Wednesday, September 1, 2010
"When it rains, I don't mind being lonely"
These song lyrics by the Eli Young Band took on a whole new meaning for me this week.
I checked the weather to see if the rain was going to clear up anytime soon, but there wasn't much hope in sight. I had my running shoes laced up and my metabolism had finally sped up (or slowed down) enough to where I had a small window to hauss this run out. I had fuel, I had gone the bathroom, and I didn't taste 'thirst.' I worried a little about the thunder and lightning, but figured my metal keys in the Nike pocket would be too small to yield a striking point. I sent my amiga a gchat letting her know that if I didn't return in an hour to call for help.
I set out on foot and enjoyed the fresh rainfall. I got a little creeped out noting that most of the population wasn't out and about on foot along the Trinity River where I was. I'm all for alone-time, but running through the brush made me have more of a feeling that I was being chased by a wild animal than out for a jog.

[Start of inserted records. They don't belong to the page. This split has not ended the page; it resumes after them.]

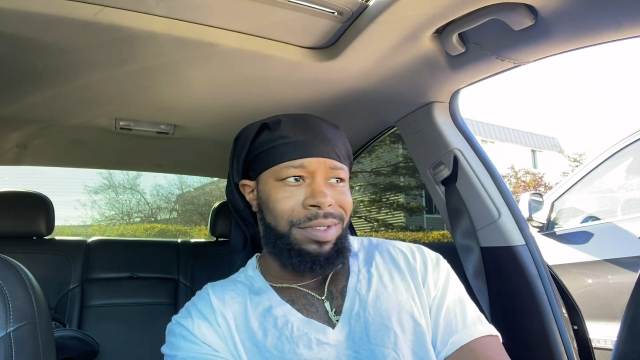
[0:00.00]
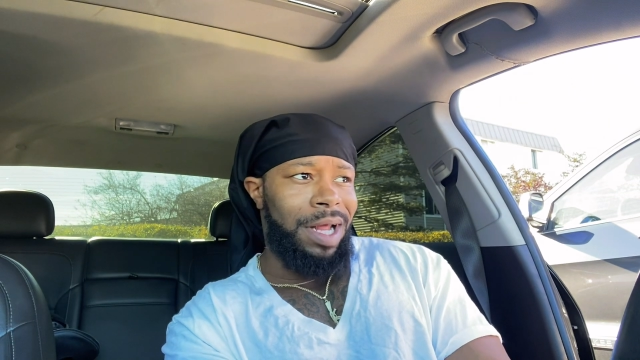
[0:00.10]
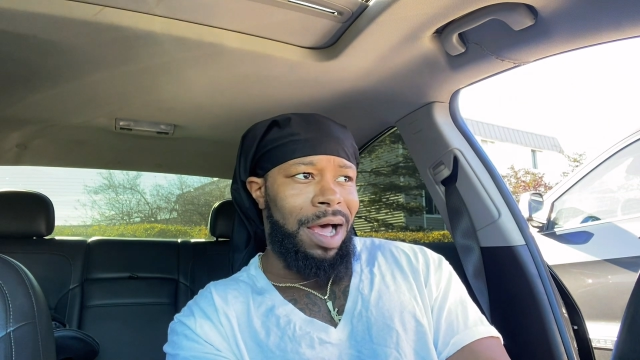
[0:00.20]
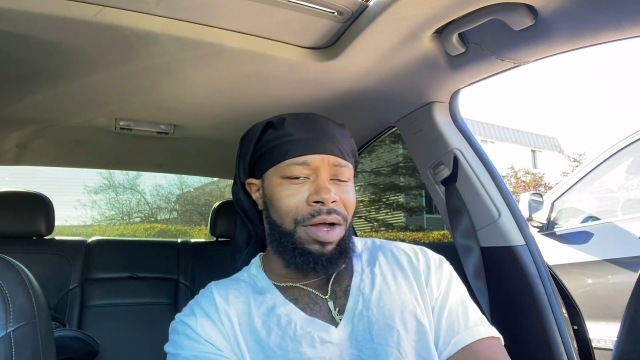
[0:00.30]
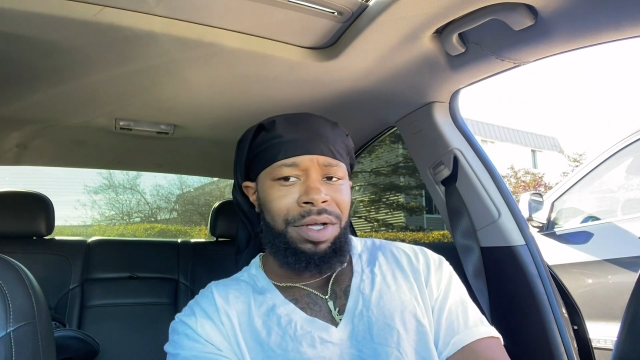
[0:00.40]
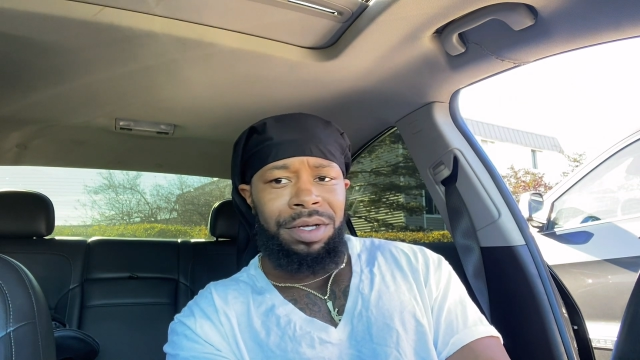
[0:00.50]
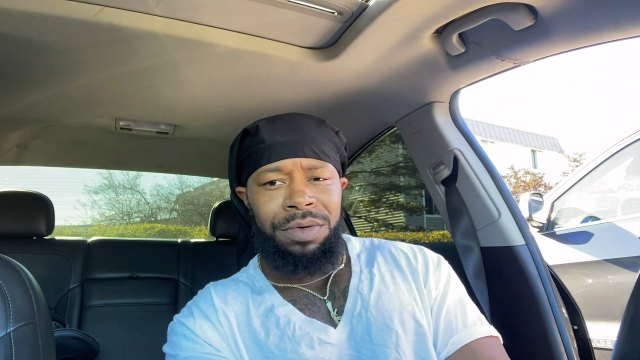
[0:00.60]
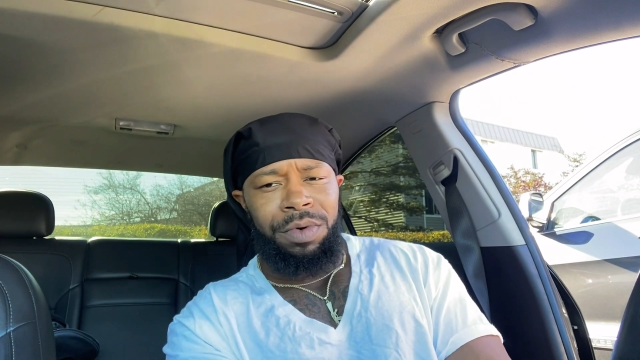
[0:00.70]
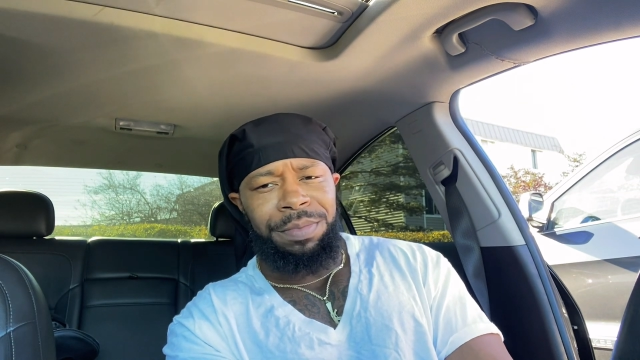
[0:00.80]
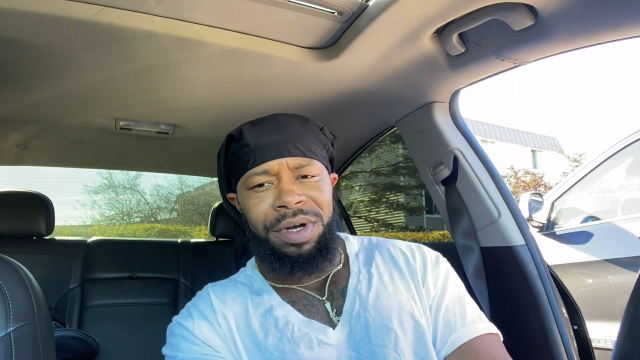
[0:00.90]
Doubt it. It
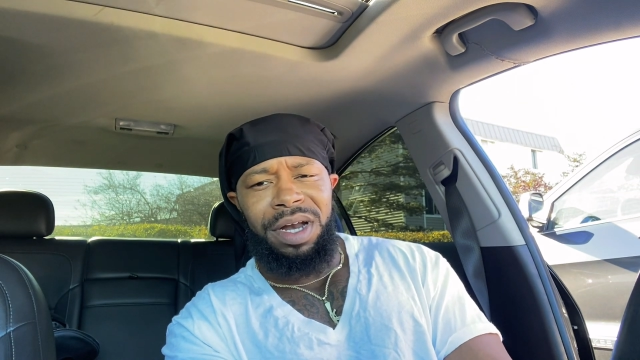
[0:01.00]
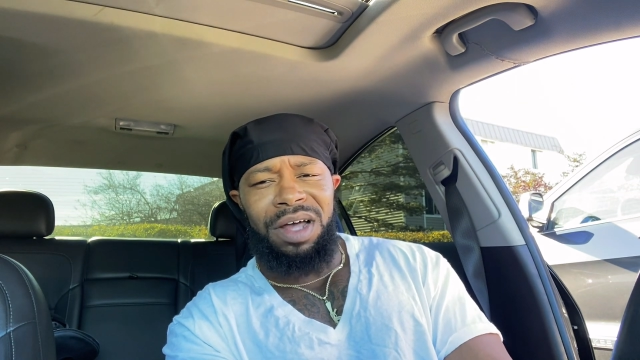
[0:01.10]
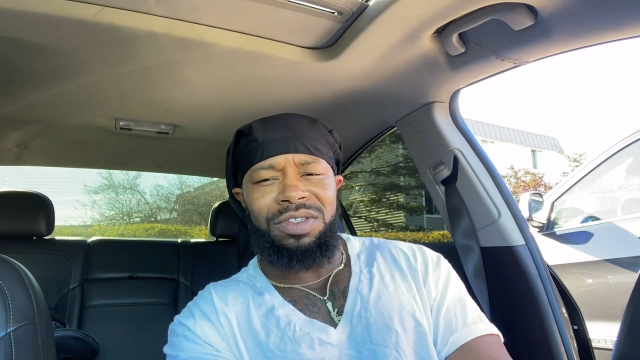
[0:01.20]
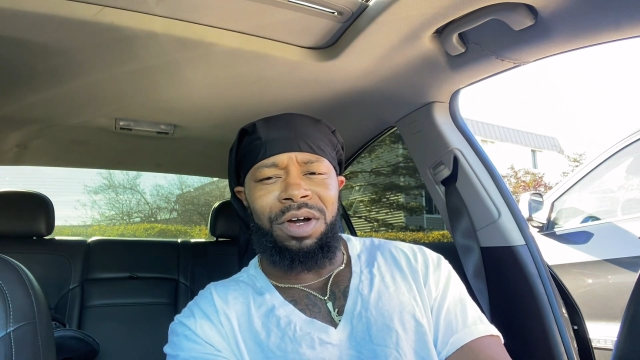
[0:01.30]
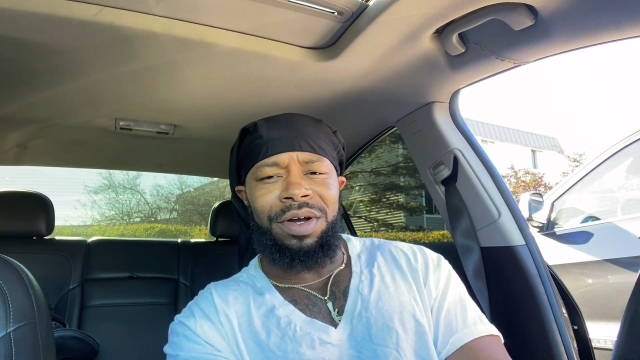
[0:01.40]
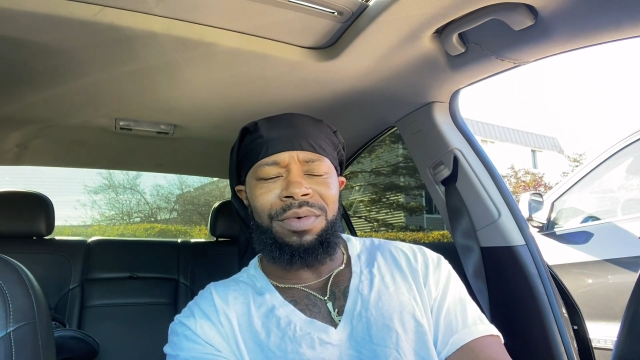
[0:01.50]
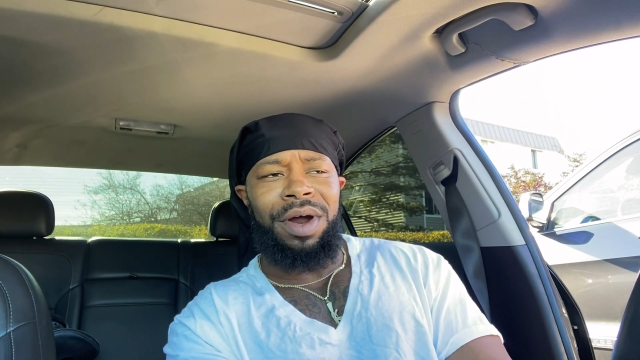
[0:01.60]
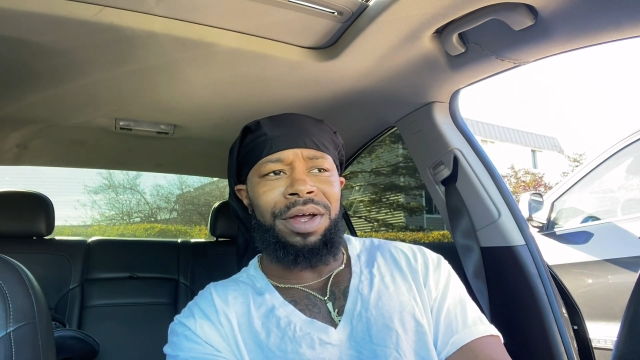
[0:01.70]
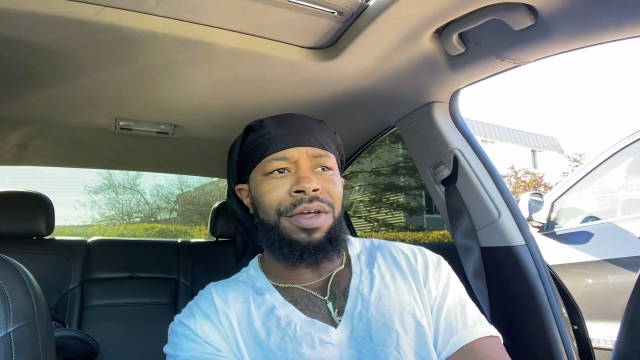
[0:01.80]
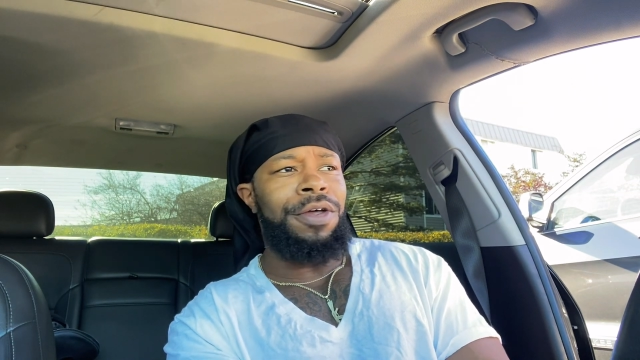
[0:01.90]
would have been announced already,
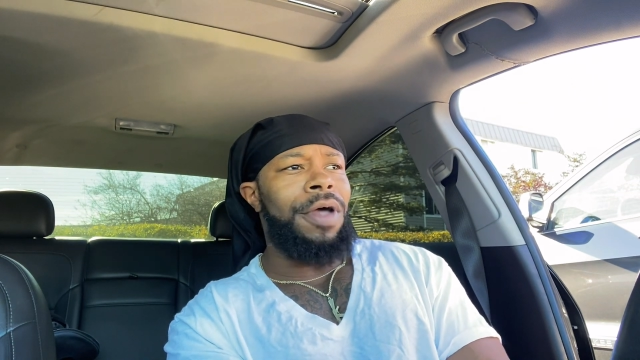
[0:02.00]
right?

About five minutes in, I started noticing that I was not alone. As it turns out, the rain did not create the solitude I had originally been afraid of. Instead, I was met by a series of homeless people. Apparently they leave the brushy forest and come out to wander the jogging and bike paths. After reading recent press about a few homeless people jumpings (yes, whereby the homeless attack the exercisers) I got a little anxious. Instead of trotting along in a nice even pace, I found myself with a new speed-training program. I would sprint when in viewpoint of the homeless, and walk, sucking air when not. It was ridiculous, I know. But I bet you I was running a 6:30 mile during those sprints.
I have nothing against the homeless foresters who live along the Trinity. I would love to befriend them in all honesty, just not when I'm running from them.